Glatz devotes at least two hours a day to his passion, and now that the restaurant is closed because of the Covid-19 pandemic he has even more time to spend. For him, paper cutting is a part of his life. However, since both cooking and paper cutting involves his hands, his right index finger often aches owing to overuse and he has to apply an ointment. What’s more, because of the strain on his eyes, he now can’t cut paper without a magnifying glass.
“It would be terrible and unimaginable if one day I couldn’t cut paper anymore,” he said. “But life will go on.”
Paper cutting originated in Asia around 2,000 years ago, where objects similar to today’s cuttings were made from animal hides. Then, after the Chinese invention of papermaking, cutting began to develop rapidly. The art was used extensively in Chinese shadow puppet shows and came to Europe via the Silk Road. The earliest documented Swiss paper cuts appeared in 1696. Hans-Jürgen Glatz’s collection includes the second-oldest Swiss paper cut, which dates from 1701 (see gallery).
In the 19th century Johann Jakob Hauswirth (1809-1871) introduced traditional paper cutting to Switzerland.
Today paper cutting as a folk art can still be found widely, and as a means of communicating and passing on emotions and memories it still holds great significance in people’s lives and culture.
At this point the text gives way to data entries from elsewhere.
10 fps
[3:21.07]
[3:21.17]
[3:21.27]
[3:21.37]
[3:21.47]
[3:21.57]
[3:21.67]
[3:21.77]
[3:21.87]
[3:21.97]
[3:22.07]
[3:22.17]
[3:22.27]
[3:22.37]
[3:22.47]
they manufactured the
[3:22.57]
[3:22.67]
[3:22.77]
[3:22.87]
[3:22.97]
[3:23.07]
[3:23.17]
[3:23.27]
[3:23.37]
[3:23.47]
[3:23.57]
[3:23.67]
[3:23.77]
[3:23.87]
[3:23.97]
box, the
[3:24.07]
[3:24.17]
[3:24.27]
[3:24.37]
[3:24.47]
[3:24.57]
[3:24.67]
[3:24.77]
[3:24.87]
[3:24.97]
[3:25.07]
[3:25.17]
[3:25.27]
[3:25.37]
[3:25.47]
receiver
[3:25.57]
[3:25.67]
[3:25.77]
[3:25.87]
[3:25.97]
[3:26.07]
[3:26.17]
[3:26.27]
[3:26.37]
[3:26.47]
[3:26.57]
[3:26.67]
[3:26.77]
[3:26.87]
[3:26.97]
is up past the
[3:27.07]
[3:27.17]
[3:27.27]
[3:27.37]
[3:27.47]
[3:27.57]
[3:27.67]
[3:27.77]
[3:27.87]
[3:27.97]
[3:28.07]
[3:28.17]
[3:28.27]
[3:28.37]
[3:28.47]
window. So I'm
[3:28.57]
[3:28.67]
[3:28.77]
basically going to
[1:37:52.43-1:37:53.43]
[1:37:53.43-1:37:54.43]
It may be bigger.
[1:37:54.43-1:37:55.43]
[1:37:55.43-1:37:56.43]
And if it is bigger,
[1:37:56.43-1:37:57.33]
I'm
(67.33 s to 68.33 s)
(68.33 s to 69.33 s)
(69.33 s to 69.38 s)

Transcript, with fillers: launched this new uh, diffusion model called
When asked if artificial intelligence could replace humans in paper cutting, Glatz said computers could certainly do it someday, but computerised paper cutting is soulless and the work does not convey emotion as it is not created with heart and soul: a computer makes a product, a human creates a work of art.
In order to pass on the art of paper cutting, Glatz occasionally holds workshops. He finds that the younger generation is still very passionate about paper cutting, and the level of talent among them leaves him with plenty of optimism for the future.
He normally organises two paper cutting exhibitions every year in the Restaurant Hüsy, from January to April and from September to November, featuring the works of different master paper cutters.
Switzerland’s largest exhibition is held every three years, with the next one to be held at the Hans Erni MuseumExternal link in Lucerne in 2022, showcasing the work of the best Swiss paper cutters.